(Information):
• • •
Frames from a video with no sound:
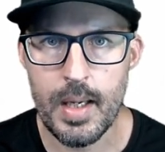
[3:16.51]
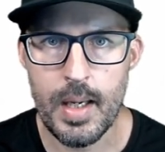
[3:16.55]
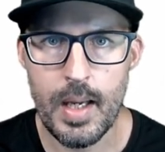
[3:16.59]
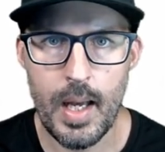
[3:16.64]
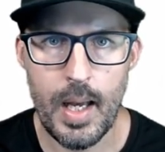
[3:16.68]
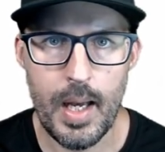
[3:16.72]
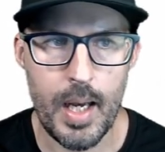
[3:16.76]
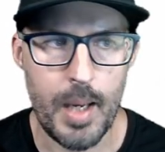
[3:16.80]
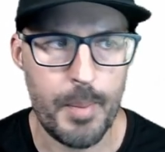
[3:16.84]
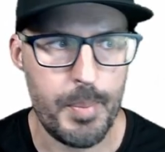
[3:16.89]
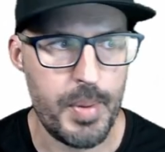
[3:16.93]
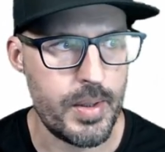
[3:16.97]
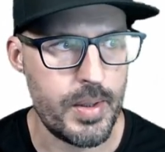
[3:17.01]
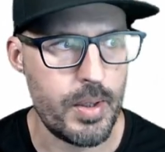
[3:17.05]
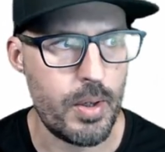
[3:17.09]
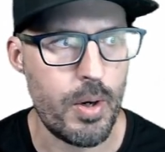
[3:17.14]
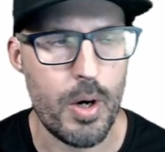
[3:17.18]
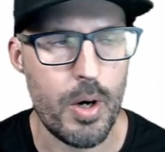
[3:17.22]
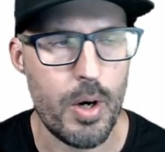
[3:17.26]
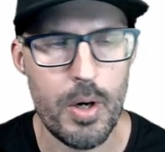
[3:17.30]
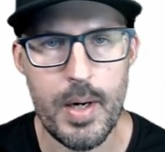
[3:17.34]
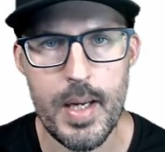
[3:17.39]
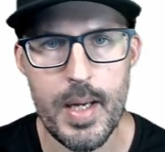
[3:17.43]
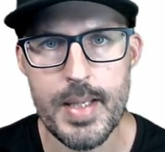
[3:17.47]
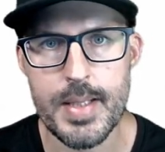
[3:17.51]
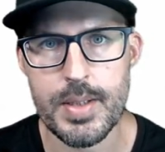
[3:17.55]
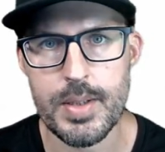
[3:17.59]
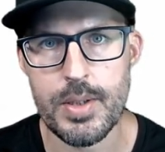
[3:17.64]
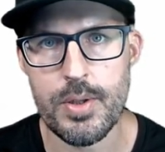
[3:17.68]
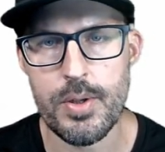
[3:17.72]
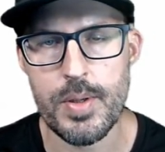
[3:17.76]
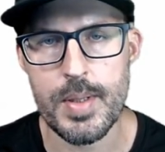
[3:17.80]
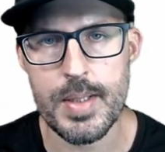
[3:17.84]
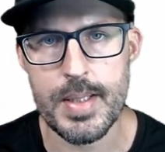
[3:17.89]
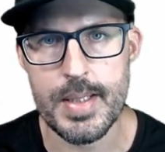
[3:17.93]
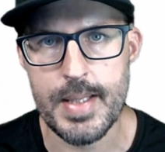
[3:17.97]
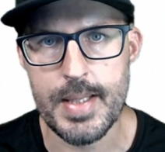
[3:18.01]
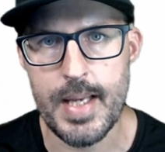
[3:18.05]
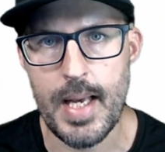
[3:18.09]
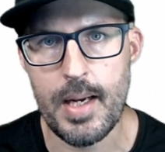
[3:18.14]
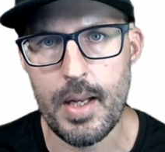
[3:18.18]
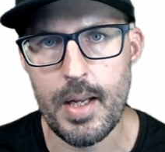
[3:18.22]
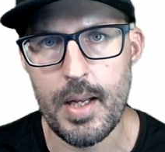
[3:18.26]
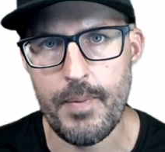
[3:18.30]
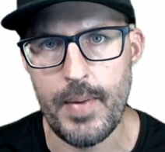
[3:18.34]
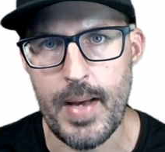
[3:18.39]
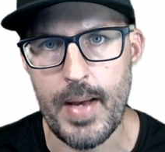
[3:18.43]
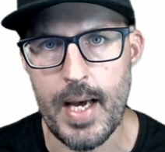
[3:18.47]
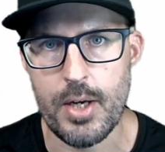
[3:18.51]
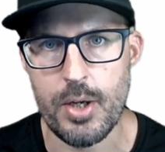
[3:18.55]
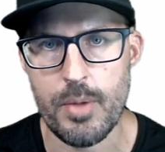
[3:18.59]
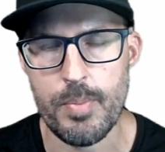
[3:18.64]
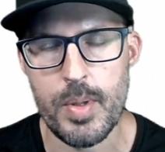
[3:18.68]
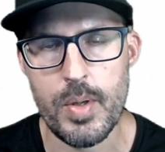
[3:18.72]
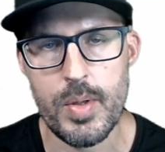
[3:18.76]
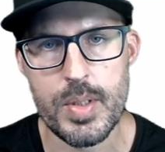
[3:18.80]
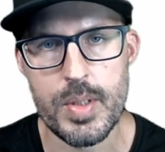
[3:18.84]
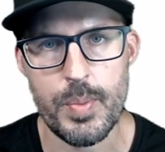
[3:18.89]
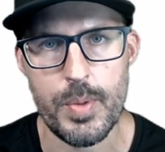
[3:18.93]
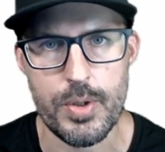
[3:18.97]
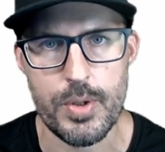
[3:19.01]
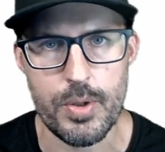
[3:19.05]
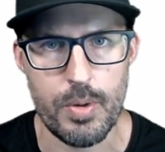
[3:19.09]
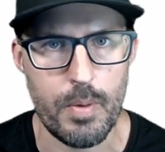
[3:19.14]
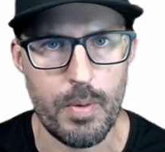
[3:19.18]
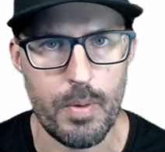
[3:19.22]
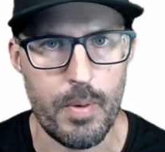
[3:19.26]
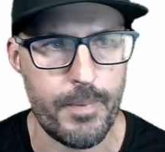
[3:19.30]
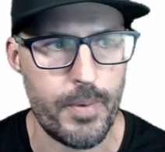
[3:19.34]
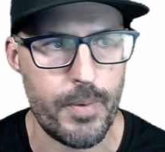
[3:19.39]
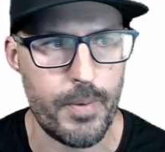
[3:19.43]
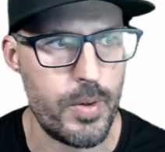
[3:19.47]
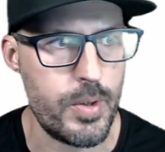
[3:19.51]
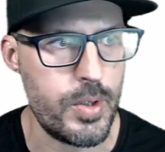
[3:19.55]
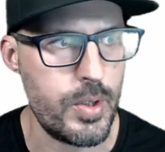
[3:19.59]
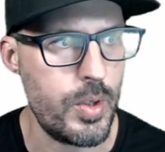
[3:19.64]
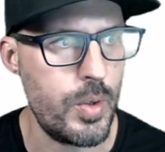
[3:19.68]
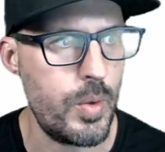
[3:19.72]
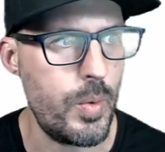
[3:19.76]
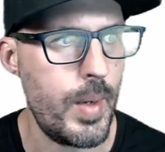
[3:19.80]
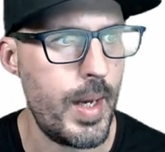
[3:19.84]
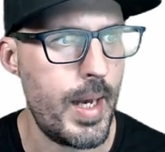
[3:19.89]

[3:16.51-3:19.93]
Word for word: uh, but there are a certain set of attributes which are referred to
• • •
When you copy the listing above, reproduce every line exactly and skip the images.

Frames from a video with no sound:
[3:16.51]
[3:16.55]
[3:16.59]
[3:16.64]
[3:16.68]
[3:16.72]
[3:16.76]
[3:16.80]
[3:16.84]
[3:16.89]
[3:16.93]
[3:16.97]
[3:17.01]
[3:17.05]
[3:17.09]
[3:17.14]
[3:17.18]
[3:17.22]
[3:17.26]
[3:17.30]
[3:17.34]
[3:17.39]
[3:17.43]
[3:17.47]
[3:17.51]
[3:17.55]
[3:17.59]
[3:17.64]
[3:17.68]
[3:17.72]
[3:17.76]
[3:17.80]
[3:17.84]
[3:17.89]
[3:17.93]
[3:17.97]
[3:18.01]
[3:18.05]
[3:18.09]
[3:18.14]
[3:18.18]
[3:18.22]
[3:18.26]
[3:18.30]
[3:18.34]
[3:18.39]
[3:18.43]
[3:18.47]
[3:18.51]
[3:18.55]
[3:18.59]
[3:18.64]
[3:18.68]
[3:18.72]
[3:18.76]
[3:18.80]
[3:18.84]
[3:18.89]
[3:18.93]
[3:18.97]
[3:19.01]
[3:19.05]
[3:19.09]
[3:19.14]
[3:19.18]
[3:19.22]
[3:19.26]
[3:19.30]
[3:19.34]
[3:19.39]
[3:19.43]
[3:19.47]
[3:19.51]
[3:19.55]
[3:19.59]
[3:19.64]
[3:19.68]
[3:19.72]
[3:19.76]
[3:19.80]
[3:19.84]
[3:19.89]

[3:16.51-3:19.93]
Word for word: uh, but there are a certain set of attributes which are referred to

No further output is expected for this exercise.